An amusing question for those who like to think about primary vs. secondary qualities, an issue that caused a bit of nuisance for astronomers.

The term “brown dwarf” was originally coined by Jill Tarter in 1975 to describe these objects, and there were other suggestions for names, like planetar and substar. But the name “brown dwarf” stuck. And here’s the problem, as described by Jill Tarter, “it was obvious that we needed a color to describe these dwarfs that was between red and black. I proposed brown and Joe (Silk) objected that brown was not a color.”

Brown isn’t a color?!

Not for astronomers. When they consider the color of a star, astronomers are talking about the wavelength of the light being emitted. Stars emit light at various wavelengths, and whatever photons are mostly being emitted are what we see. Yellow stars emit primarily yellow photons, red stars emit mostly red photons, etc. But you can’t have a star emit brown photons because the “color” brown is a de-saturated yellow. Brown dwarfs can’t be brown because it’s impossible to emit brown light. So what color are they?

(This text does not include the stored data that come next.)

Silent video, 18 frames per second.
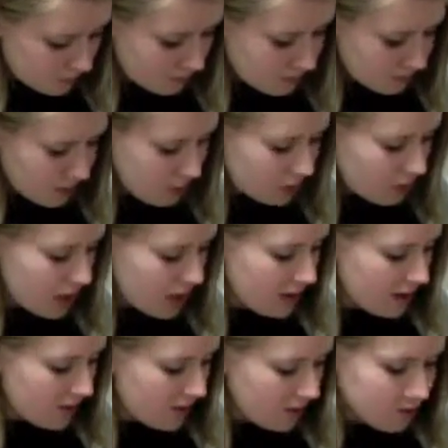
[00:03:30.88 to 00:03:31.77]
Okay,
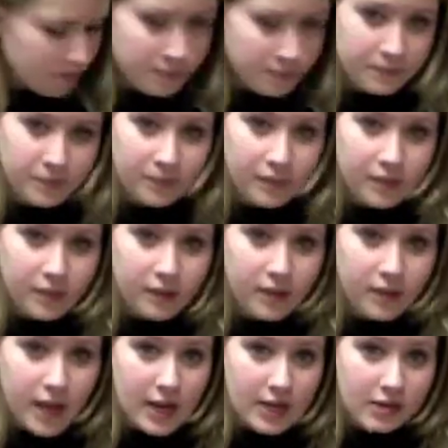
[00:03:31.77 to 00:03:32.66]

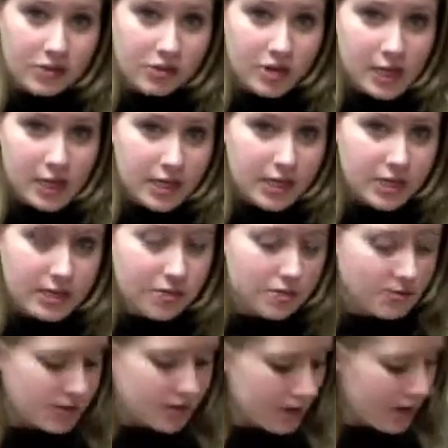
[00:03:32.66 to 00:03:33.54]
the A string is
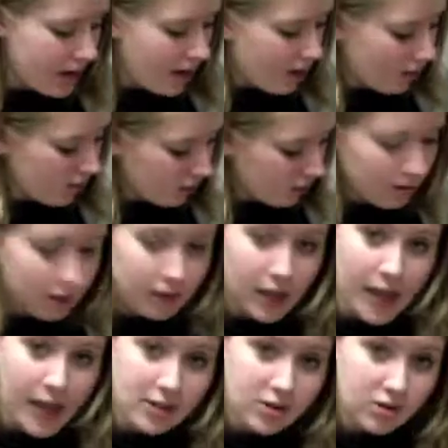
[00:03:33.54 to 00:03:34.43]
tuned. Now, the
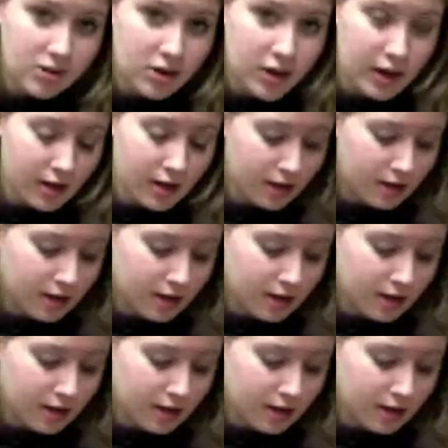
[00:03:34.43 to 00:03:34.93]
last string,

Saturation is at least an objective feature of the spectrum, having to do with how much of it is spread into other colors.  As the Wikipedia entry on “brown” shows, what appears brown to us also depends on the contrast of neighboring colors.

3 Responses

  1. This is really interesting stuff, Bonald. You should post about astrophysics more often.

  2. Is grue a color? Голубой? синий? pink?

    What is meant by “to be a color?” Clearly, not solely to be a trait of all things that reflect light at a single numerical wavelength, or within a single range of wavelengths.

  3. Eh, given that astronomy already defines some common words in uncommon ways (“metal” springs to mind, as well as “black hole”)), using brown for “brown dwarfs” doesn’t seem out of line.

    Heck, blue stars are pretty far from what would be called “blue” in other contexts, too.